▶ **EXERCISE BRIEF**
Repeat every entry, word for word, leaving no line out.

▶ **PROVIDED ENTRIES**

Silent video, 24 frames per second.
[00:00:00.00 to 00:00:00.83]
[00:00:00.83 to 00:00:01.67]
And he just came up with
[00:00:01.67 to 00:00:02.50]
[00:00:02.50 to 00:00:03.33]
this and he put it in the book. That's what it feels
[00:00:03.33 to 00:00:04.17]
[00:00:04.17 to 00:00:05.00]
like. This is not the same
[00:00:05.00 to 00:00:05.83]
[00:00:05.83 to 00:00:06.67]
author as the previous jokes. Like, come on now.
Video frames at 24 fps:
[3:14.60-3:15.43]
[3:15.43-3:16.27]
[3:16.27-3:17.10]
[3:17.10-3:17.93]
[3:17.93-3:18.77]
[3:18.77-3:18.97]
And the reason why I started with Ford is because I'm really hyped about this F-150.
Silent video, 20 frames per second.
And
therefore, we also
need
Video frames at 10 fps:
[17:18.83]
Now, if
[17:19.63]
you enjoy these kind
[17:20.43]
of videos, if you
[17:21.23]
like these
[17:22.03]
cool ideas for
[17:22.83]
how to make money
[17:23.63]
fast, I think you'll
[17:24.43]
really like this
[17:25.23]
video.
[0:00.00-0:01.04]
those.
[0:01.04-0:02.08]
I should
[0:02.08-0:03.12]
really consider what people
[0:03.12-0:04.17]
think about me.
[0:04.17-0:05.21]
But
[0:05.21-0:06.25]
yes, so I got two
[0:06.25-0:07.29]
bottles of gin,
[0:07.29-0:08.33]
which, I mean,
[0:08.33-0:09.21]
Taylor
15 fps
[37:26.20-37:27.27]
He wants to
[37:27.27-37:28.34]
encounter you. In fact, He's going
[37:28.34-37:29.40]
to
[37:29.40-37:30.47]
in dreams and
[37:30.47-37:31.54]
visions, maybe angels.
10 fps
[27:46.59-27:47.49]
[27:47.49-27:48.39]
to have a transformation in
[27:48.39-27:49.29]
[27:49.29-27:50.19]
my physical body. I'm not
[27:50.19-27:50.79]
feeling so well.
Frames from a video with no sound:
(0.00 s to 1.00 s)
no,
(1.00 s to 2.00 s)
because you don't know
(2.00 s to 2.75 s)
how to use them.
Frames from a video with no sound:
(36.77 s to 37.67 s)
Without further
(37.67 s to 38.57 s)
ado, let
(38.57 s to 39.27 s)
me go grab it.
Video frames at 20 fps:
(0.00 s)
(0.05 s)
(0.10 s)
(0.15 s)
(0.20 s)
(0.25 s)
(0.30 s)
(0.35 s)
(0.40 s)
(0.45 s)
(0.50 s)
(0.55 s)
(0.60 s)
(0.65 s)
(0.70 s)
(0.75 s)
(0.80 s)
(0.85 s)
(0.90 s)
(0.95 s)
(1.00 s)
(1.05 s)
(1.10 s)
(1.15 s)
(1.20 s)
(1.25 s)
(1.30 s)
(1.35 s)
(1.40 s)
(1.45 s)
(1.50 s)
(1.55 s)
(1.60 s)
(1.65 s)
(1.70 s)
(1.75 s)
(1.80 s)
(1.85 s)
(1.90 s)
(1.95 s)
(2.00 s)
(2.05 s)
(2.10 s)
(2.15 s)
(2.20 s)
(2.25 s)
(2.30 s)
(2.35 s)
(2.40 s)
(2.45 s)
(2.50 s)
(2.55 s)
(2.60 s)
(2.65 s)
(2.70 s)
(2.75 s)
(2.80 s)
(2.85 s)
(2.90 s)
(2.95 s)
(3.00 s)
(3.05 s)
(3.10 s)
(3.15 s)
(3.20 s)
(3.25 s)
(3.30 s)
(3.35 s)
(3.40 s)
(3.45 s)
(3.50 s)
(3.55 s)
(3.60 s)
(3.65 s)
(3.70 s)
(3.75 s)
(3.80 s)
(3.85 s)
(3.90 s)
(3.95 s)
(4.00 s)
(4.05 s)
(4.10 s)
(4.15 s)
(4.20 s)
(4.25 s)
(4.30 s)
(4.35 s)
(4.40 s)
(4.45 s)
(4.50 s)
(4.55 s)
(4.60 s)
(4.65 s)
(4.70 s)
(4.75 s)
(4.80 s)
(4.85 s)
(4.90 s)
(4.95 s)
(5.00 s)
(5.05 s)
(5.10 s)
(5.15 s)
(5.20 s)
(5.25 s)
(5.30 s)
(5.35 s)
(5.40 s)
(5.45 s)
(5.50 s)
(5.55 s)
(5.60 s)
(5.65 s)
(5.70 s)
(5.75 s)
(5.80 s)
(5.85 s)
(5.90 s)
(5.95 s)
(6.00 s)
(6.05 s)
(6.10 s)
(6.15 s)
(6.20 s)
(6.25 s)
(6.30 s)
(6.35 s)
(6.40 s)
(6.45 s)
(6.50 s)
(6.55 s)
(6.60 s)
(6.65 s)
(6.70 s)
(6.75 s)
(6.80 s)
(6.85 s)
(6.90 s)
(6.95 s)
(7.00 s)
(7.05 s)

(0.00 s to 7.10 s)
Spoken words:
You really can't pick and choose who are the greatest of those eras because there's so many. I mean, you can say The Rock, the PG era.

▶ **ANSWER TO THIS TASK**
Silent video, 24 frames per second.
[00:00:00.00 to 00:00:00.83]
[00:00:00.83 to 00:00:01.67]
And he just came up with
[00:00:01.67 to 00:00:02.50]
[00:00:02.50 to 00:00:03.33]
this and he put it in the book. That's what it feels
[00:00:03.33 to 00:00:04.17]
[00:00:04.17 to 00:00:05.00]
like. This is not the same
[00:00:05.00 to 00:00:05.83]
[00:00:05.83 to 00:00:06.67]
author as the previous jokes. Like, come on now.
Video frames at 24 fps:
[3:14.60-3:15.43]
[3:15.43-3:16.27]
[3:16.27-3:17.10]
[3:17.10-3:17.93]
[3:17.93-3:18.77]
[3:18.77-3:18.97]
And the reason why I started with Ford is because I'm really hyped about this F-150.
Silent video, 20 frames per second.
And
therefore, we also
need
Video frames at 10 fps:
[17:18.83]
Now, if
[17:19.63]
you enjoy these kind
[17:20.43]
of videos, if you
[17:21.23]
like these
[17:22.03]
cool ideas for
[17:22.83]
how to make money
[17:23.63]
fast, I think you'll
[17:24.43]
really like this
[17:25.23]
video.
[0:00.00-0:01.04]
those.
[0:01.04-0:02.08]
I should
[0:02.08-0:03.12]
really consider what people
[0:03.12-0:04.17]
think about me.
[0:04.17-0:05.21]
But
[0:05.21-0:06.25]
yes, so I got two
[0:06.25-0:07.29]
bottles of gin,
[0:07.29-0:08.33]
which, I mean,
[0:08.33-0:09.21]
Taylor
15 fps
[37:26.20-37:27.27]
He wants to
[37:27.27-37:28.34]
encounter you. In fact, He's going
[37:28.34-37:29.40]
to
[37:29.40-37:30.47]
in dreams and
[37:30.47-37:31.54]
visions, maybe angels.
10 fps
[27:46.59-27:47.49]
[27:47.49-27:48.39]
to have a transformation in
[27:48.39-27:49.29]
[27:49.29-27:50.19]
my physical body. I'm not
[27:50.19-27:50.79]
feeling so well.
Frames from a video with no sound:
(0.00 s to 1.00 s)
no,
(1.00 s to 2.00 s)
because you don't know
(2.00 s to 2.75 s)
how to use them.
Frames from a video with no sound:
(36.77 s to 37.67 s)
Without further
(37.67 s to 38.57 s)
ado, let
(38.57 s to 39.27 s)
me go grab it.
Video frames at 20 fps:
(0.00 s)
(0.05 s)
(0.10 s)
(0.15 s)
(0.20 s)
(0.25 s)
(0.30 s)
(0.35 s)
(0.40 s)
(0.45 s)
(0.50 s)
(0.55 s)
(0.60 s)
(0.65 s)
(0.70 s)
(0.75 s)
(0.80 s)
(0.85 s)
(0.90 s)
(0.95 s)
(1.00 s)
(1.05 s)
(1.10 s)
(1.15 s)
(1.20 s)
(1.25 s)
(1.30 s)
(1.35 s)
(1.40 s)
(1.45 s)
(1.50 s)
(1.55 s)
(1.60 s)
(1.65 s)
(1.70 s)
(1.75 s)
(1.80 s)
(1.85 s)
(1.90 s)
(1.95 s)
(2.00 s)
(2.05 s)
(2.10 s)
(2.15 s)
(2.20 s)
(2.25 s)
(2.30 s)
(2.35 s)
(2.40 s)
(2.45 s)
(2.50 s)
(2.55 s)
(2.60 s)
(2.65 s)
(2.70 s)
(2.75 s)
(2.80 s)
(2.85 s)
(2.90 s)
(2.95 s)
(3.00 s)
(3.05 s)
(3.10 s)
(3.15 s)
(3.20 s)
(3.25 s)
(3.30 s)
(3.35 s)
(3.40 s)
(3.45 s)
(3.50 s)
(3.55 s)
(3.60 s)
(3.65 s)
(3.70 s)
(3.75 s)
(3.80 s)
(3.85 s)
(3.90 s)
(3.95 s)
(4.00 s)
(4.05 s)
(4.10 s)
(4.15 s)
(4.20 s)
(4.25 s)
(4.30 s)
(4.35 s)
(4.40 s)
(4.45 s)
(4.50 s)
(4.55 s)
(4.60 s)
(4.65 s)
(4.70 s)
(4.75 s)
(4.80 s)
(4.85 s)
(4.90 s)
(4.95 s)
(5.00 s)
(5.05 s)
(5.10 s)
(5.15 s)
(5.20 s)
(5.25 s)
(5.30 s)
(5.35 s)
(5.40 s)
(5.45 s)
(5.50 s)
(5.55 s)
(5.60 s)
(5.65 s)
(5.70 s)
(5.75 s)
(5.80 s)
(5.85 s)
(5.90 s)
(5.95 s)
(6.00 s)
(6.05 s)
(6.10 s)
(6.15 s)
(6.20 s)
(6.25 s)
(6.30 s)
(6.35 s)
(6.40 s)
(6.45 s)
(6.50 s)
(6.55 s)
(6.60 s)
(6.65 s)
(6.70 s)
(6.75 s)
(6.80 s)
(6.85 s)
(6.90 s)
(6.95 s)
(7.00 s)
(7.05 s)

(0.00 s to 7.10 s)
Spoken words:
You really can't pick and choose who are the greatest of those eras because there's so many. I mean, you can say The Rock, the PG era.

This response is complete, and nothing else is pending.